### INSTRUCTIONS FOR THE TASK
With pictures left out, set down exactly the lines that begin at the one containing "[0:07.20-0:08.10]" and end with the last line of the entries below.

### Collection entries
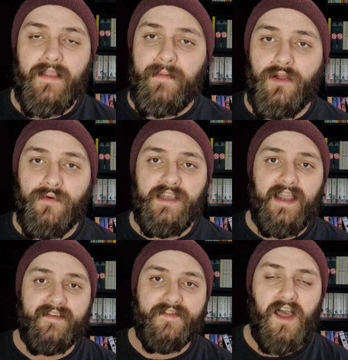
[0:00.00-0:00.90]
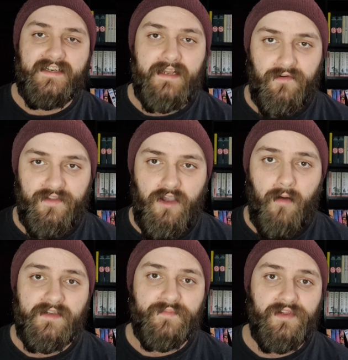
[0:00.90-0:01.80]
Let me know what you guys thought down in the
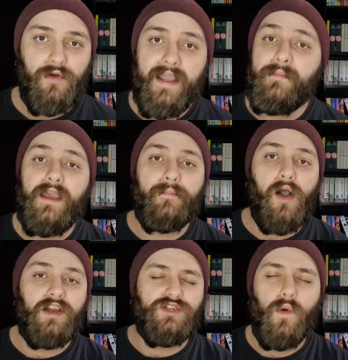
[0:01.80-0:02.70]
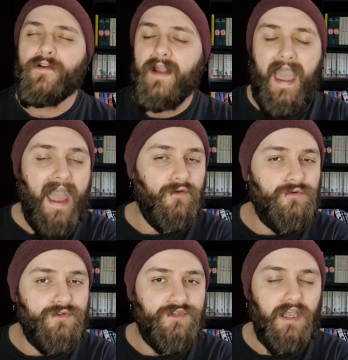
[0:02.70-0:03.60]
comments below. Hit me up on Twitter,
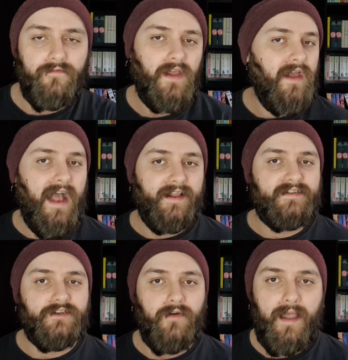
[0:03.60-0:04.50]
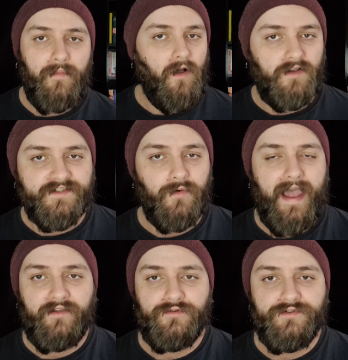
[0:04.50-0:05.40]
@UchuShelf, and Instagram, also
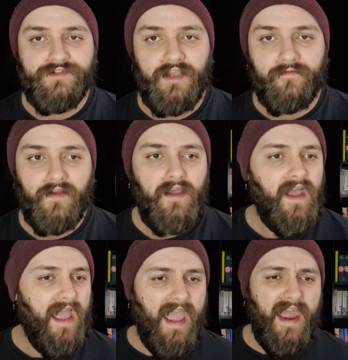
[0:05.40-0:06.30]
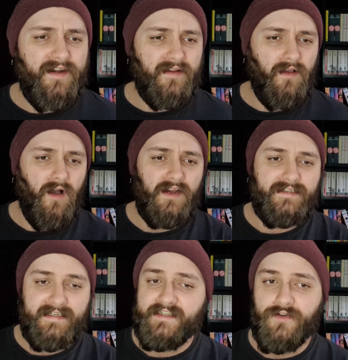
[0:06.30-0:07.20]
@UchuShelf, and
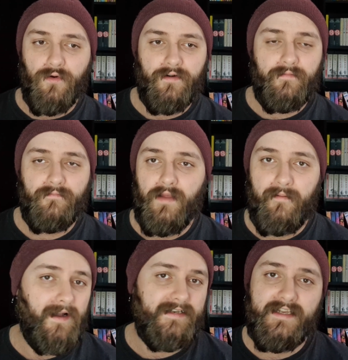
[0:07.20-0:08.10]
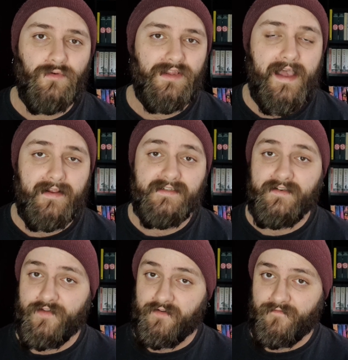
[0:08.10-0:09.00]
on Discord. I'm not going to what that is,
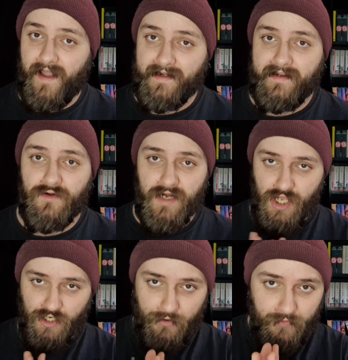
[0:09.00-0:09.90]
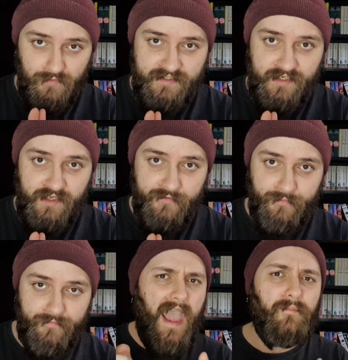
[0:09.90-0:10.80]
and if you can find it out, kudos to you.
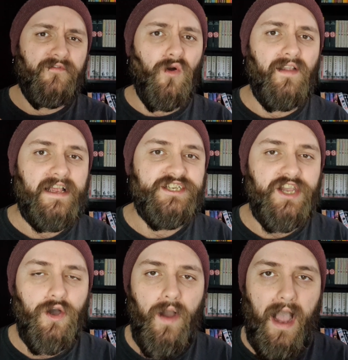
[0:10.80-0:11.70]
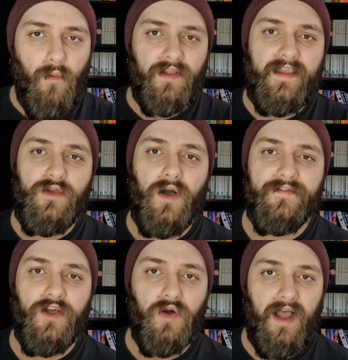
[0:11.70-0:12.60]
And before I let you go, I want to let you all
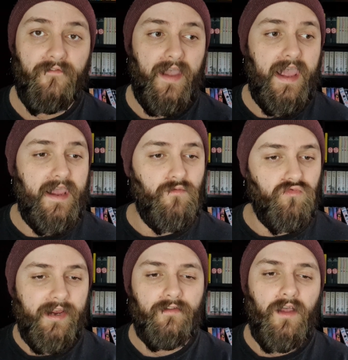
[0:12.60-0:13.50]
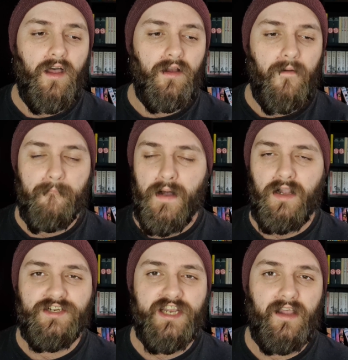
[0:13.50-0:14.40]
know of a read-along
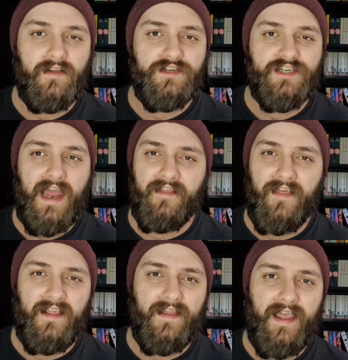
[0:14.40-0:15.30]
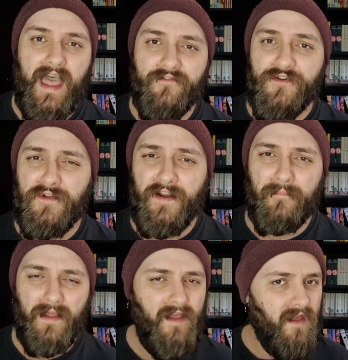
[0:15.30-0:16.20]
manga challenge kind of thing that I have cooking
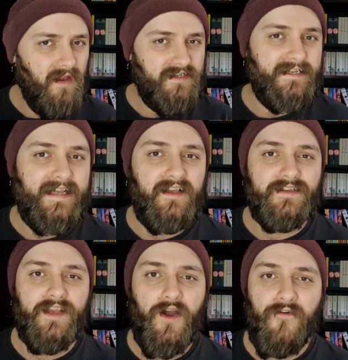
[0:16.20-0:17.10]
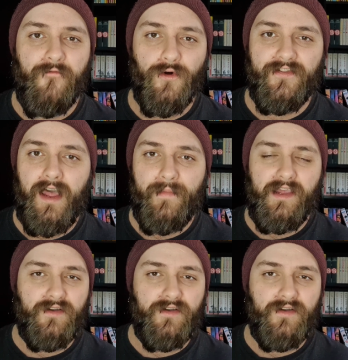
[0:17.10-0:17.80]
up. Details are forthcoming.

### EXERCISE ANSWER
[0:07.20-0:08.10]
[0:08.10-0:09.00]
on Discord. I'm not going to what that is,
[0:09.00-0:09.90]
[0:09.90-0:10.80]
and if you can find it out, kudos to you.
[0:10.80-0:11.70]
[0:11.70-0:12.60]
And before I let you go, I want to let you all
[0:12.60-0:13.50]
[0:13.50-0:14.40]
know of a read-along
[0:14.40-0:15.30]
[0:15.30-0:16.20]
manga challenge kind of thing that I have cooking
[0:16.20-0:17.10]
[0:17.10-0:17.80]
up. Details are forthcoming.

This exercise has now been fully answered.